Thursday, October 27, 2011

Soup


You know what I hate? Soup. I have never finished a bowl of soup in my life and I never will. Why? Because soup doesn’t make any sense. Put hot water in a cup and I will drink it. Put noodles in a bowl and I will eat it. Combine them both in a bowl and dinner is ruined. It is impossible to eat and drink at the same time but soup thinks you can. Just have noodles, or just have water. Don’t be so greedy.

Nobody truly knows how to eat soup. Everyone dips their oversized spoons in and starts slurping, but people just make a mess and don’t finish. When I am served soup I excuse myself to read comics in a bookstore and then return once the soup has evaporated. People sometimes ask where I went but I am too mysterious to answer.

Nobody can describe the process of taking in soup. Do you eat soup? Do you drink soup? Do you slurp soup? Nobody has ever asked. People just say finish your soup and shutup for once. Even if you are making a good point about soup.

People like to put some real snazzy ingredients in their soups and try to give it to me. Here is a conversation that I have every day:

“Oh you’ll just love this!”

“What is it?”

“It’s soup with cranberries and wheatgrass and crab meat.”

“You’re wrong and I won’t eat it.”

“Just try it.”

“If I try it and don’t like it, will you make me something else?”

“No, all we have is soup because we haven’t put much effort into this meal.”

“Excuse me madam.” (Then I run to a bookstore)

I also hate soup because when you are sick, parents are always like "go have soup." So then you should say "Ah yes, nothing makes diseases go away like a hot bowl of shit. Bye!"

Chefs are always saying "soup or salad?" but what they are really saying is "trash or garbage?" If you are too lazy to go throw out your leaves and warm water you shouldn't have bought that restaurant.

Heated up water is something a baby would order.

Thursday, October 20, 2011

Stuffy Nose


You know what I hate? Stuffy nose. It's weird and confusing. If my body is fighting germs why does it need to cut off my nose air and change my voice around. Since a germ is trying to start sickness you would think a brisk breeze quickly inhaled would move it around and make its job harder. But a body thinks "oh I'll just close up a nose hole and no more will get in." Wrong. The body has just created a whole area for the germ to live in where it won't be bothered by gusts. If I want to get rid of an unwanted guest I don't turn up the heat and start burning all my logs. I open the windows and throw crumbs out the door.
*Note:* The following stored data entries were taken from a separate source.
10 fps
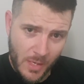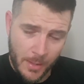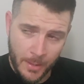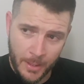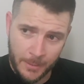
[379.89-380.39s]

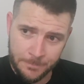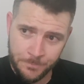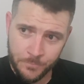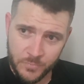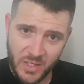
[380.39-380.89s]

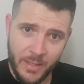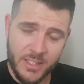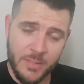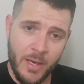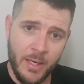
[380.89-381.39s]

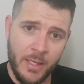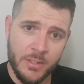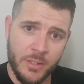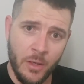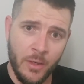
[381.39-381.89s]
That's about
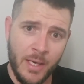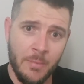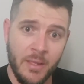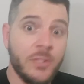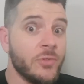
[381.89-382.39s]
it. So a
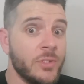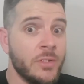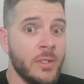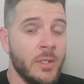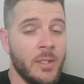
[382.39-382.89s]
couple of
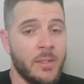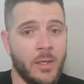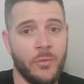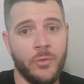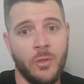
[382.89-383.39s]
extras
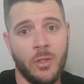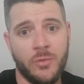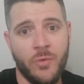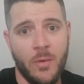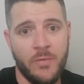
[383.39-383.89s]
that I do like
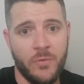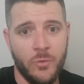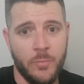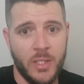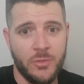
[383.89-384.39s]
to throw in for
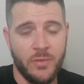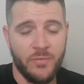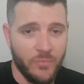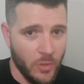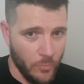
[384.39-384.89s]
good measure
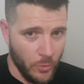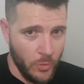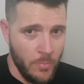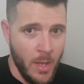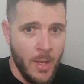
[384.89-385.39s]
if I've got
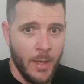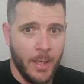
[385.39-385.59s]
room.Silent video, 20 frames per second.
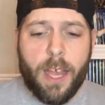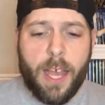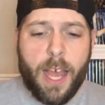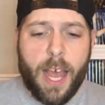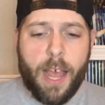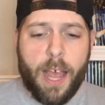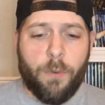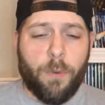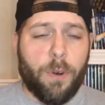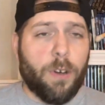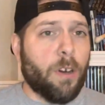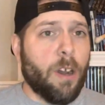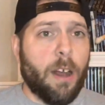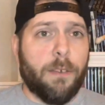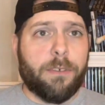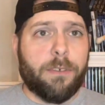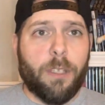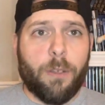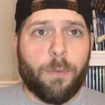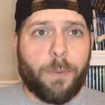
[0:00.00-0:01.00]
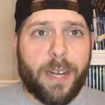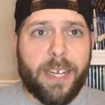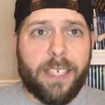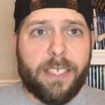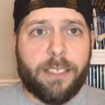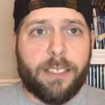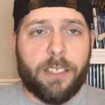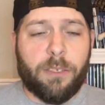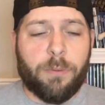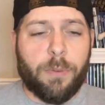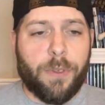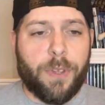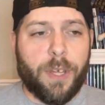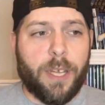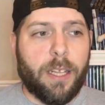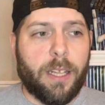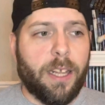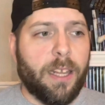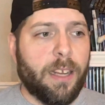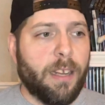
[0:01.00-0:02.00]
and we're off to the races with
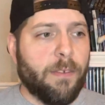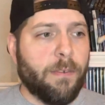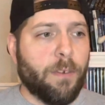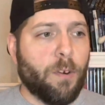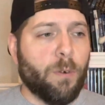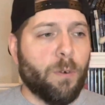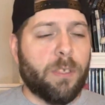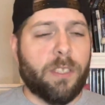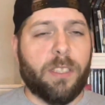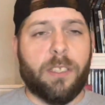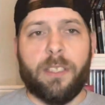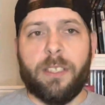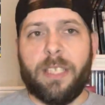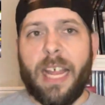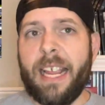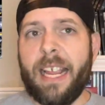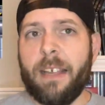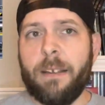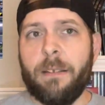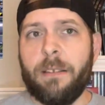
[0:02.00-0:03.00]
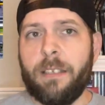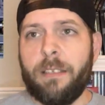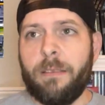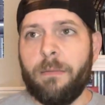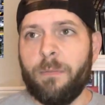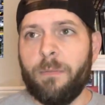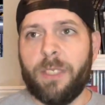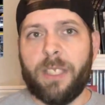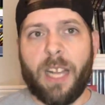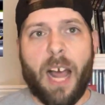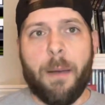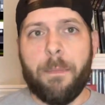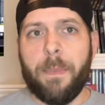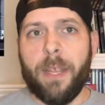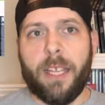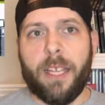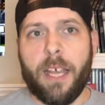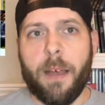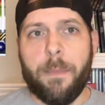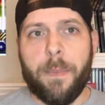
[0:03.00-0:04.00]
that. Then, of course, Sega stopped
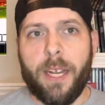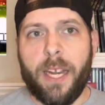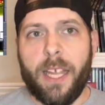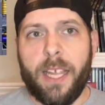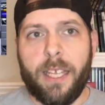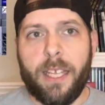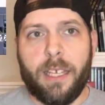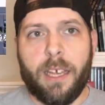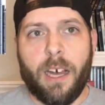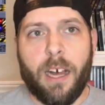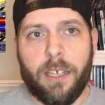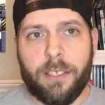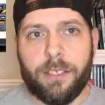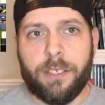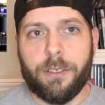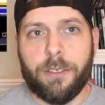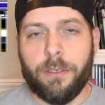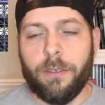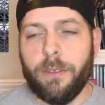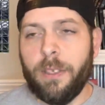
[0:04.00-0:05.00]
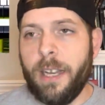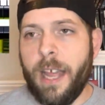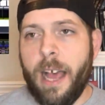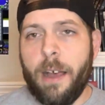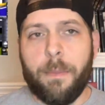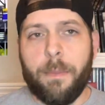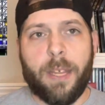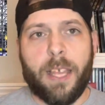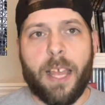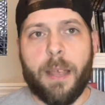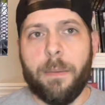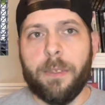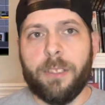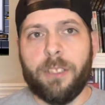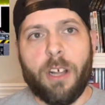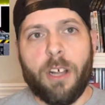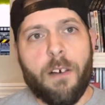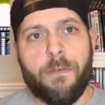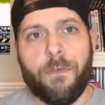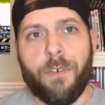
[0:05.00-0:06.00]
becoming a console and now became a
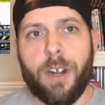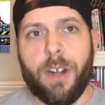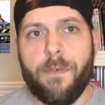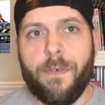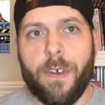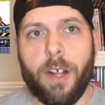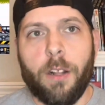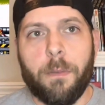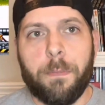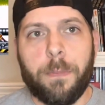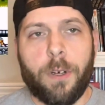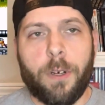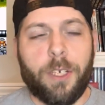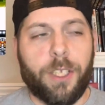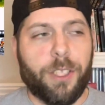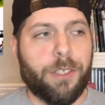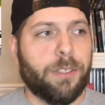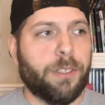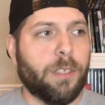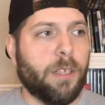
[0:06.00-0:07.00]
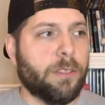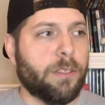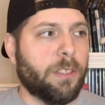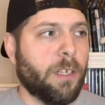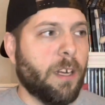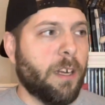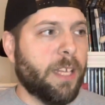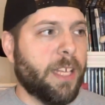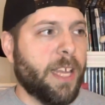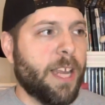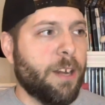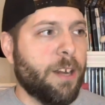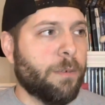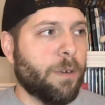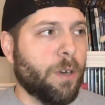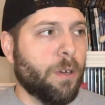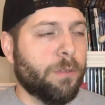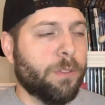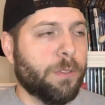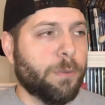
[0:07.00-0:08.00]
software developer, and you saw Sonic
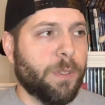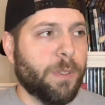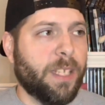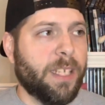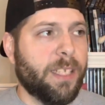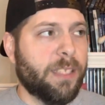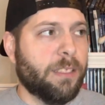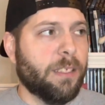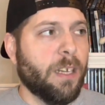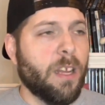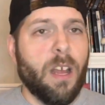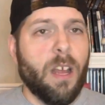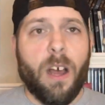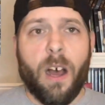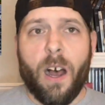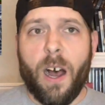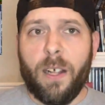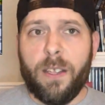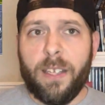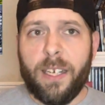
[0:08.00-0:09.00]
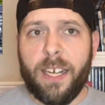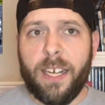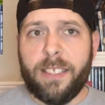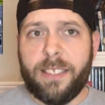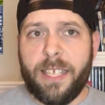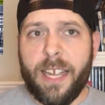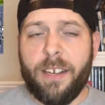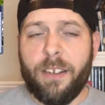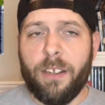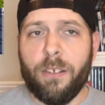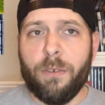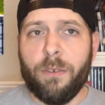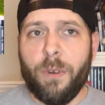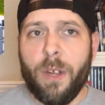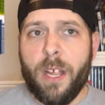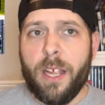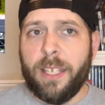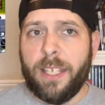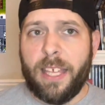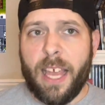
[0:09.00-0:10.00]
Heroes released on the Nintendo
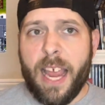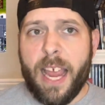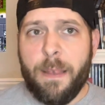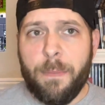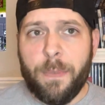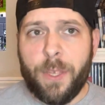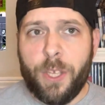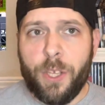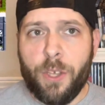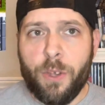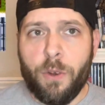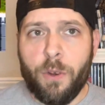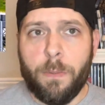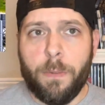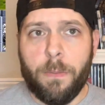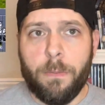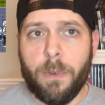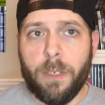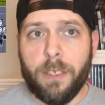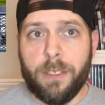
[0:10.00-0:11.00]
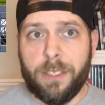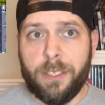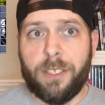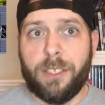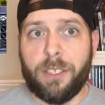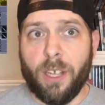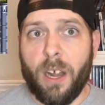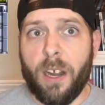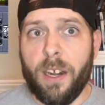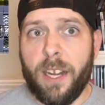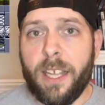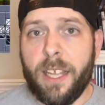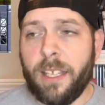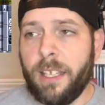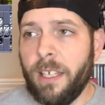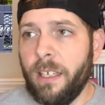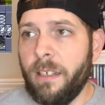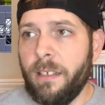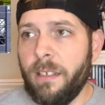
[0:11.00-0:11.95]
GameCube. Sonic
People think stuffy nose is a reason to not do things, but they are just looking for an excuse to be boring. Here are some places you can be while stuffy nosed:

1. Outdoors
2. Indoors
3. Carnivals

* If you also have a runny nose please stay from my carnival. You'll ruin it.

One of life's great mysteries is how no matter how many times you blow a stuffy nose it always fills up again. Even if you did it a million times in 10 minutes. Nothing else in nature does this. When a chicken lays an egg and a crocodile steals it, the chicken doesn't just immediately get filled up with a new egg. It needs to find a rooster and have it put a new egg in it. When a bee makes honey and a bear steals it, the bee doesn't just plop out more honey. It has to go to flowers to find more. Even when a fish makes seaweed, and then a chef grabs it for some gross salad, it takes hours for the fish to release more weed. I could go on and on!

I also hate how one nostril gets stuffed and then the other isn't. Then I have to watch people do that thing where they hold down one nostril and blow out the other. Those people are garbage.

One time in 7th grade this kid I know always had a stuffy nose. We all thought he was just a dirty maggot but he was actually sniffing rubber cement. Turns out he was a pretty cool guy.

I got this stuffy nose from petting too many dogs.